- EXERCISE:
Return all of the data that follows precisely, leaving every image out.

- SUPPLIED DATA:
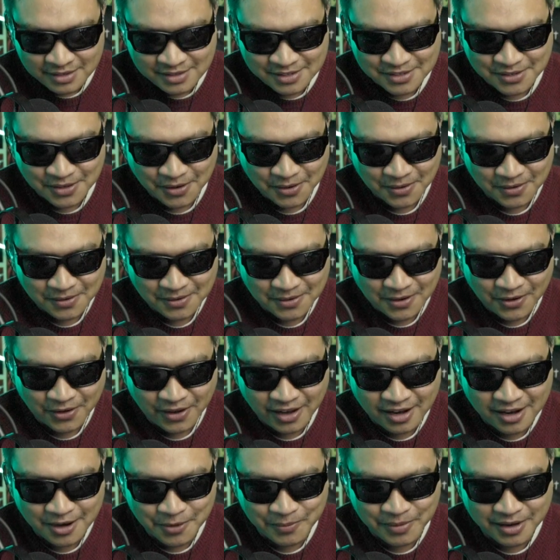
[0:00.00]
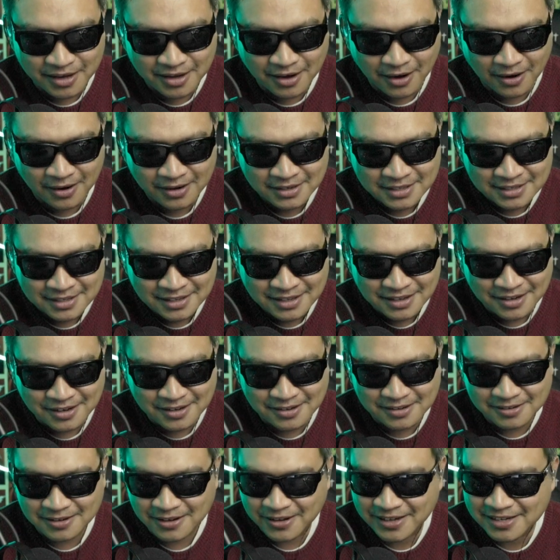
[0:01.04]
So, okay, here we go. Oh no,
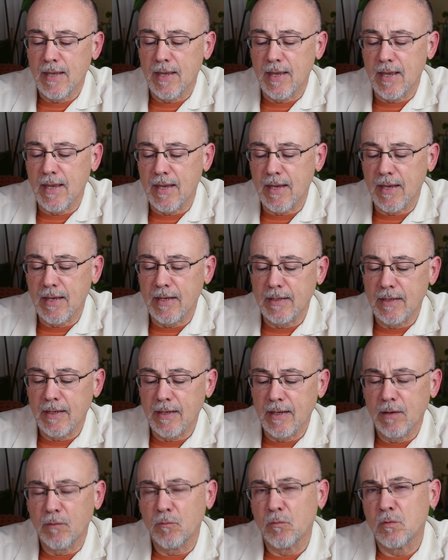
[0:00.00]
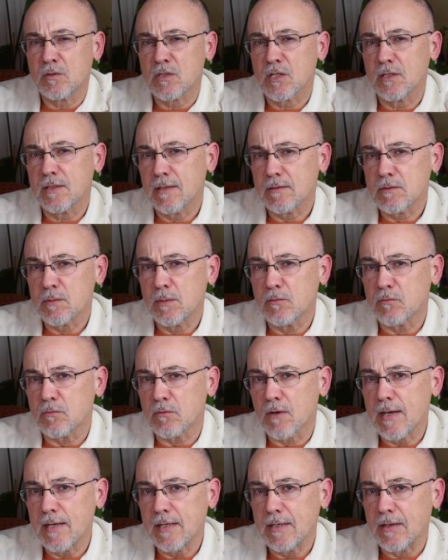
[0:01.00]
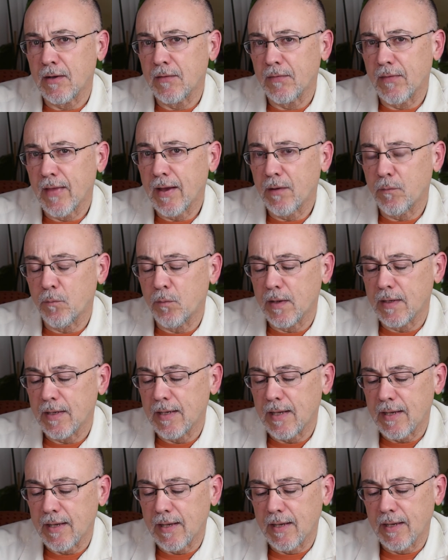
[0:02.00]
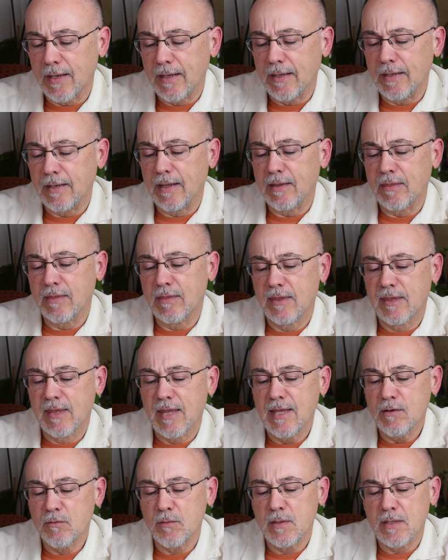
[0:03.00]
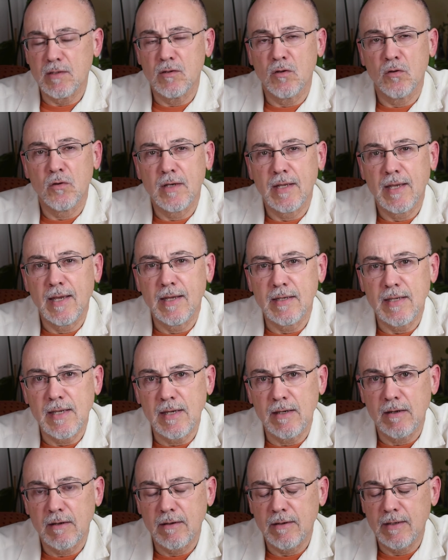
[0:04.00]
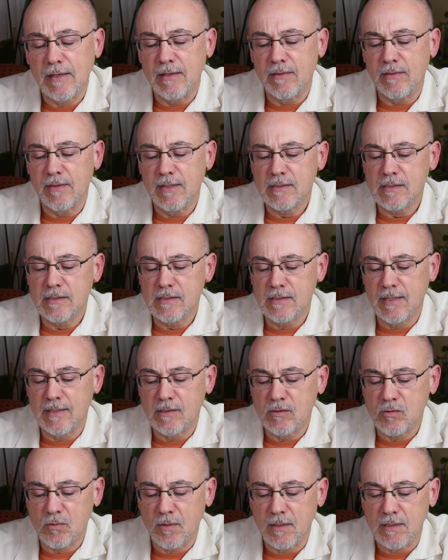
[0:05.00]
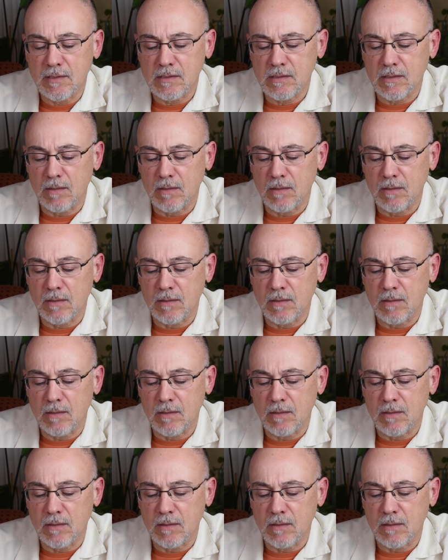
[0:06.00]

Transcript: And we turned out to be right on that one, and I think we can do it again here in this stakes race.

- ANSWER TO THIS TASK:
[0:00.00]
[0:01.04]
So, okay, here we go. Oh no,
[0:00.00]
[0:01.00]
[0:02.00]
[0:03.00]
[0:04.00]
[0:05.00]
[0:06.00]

Transcript: And we turned out to be right on that one, and I think we can do it again here in this stakes race.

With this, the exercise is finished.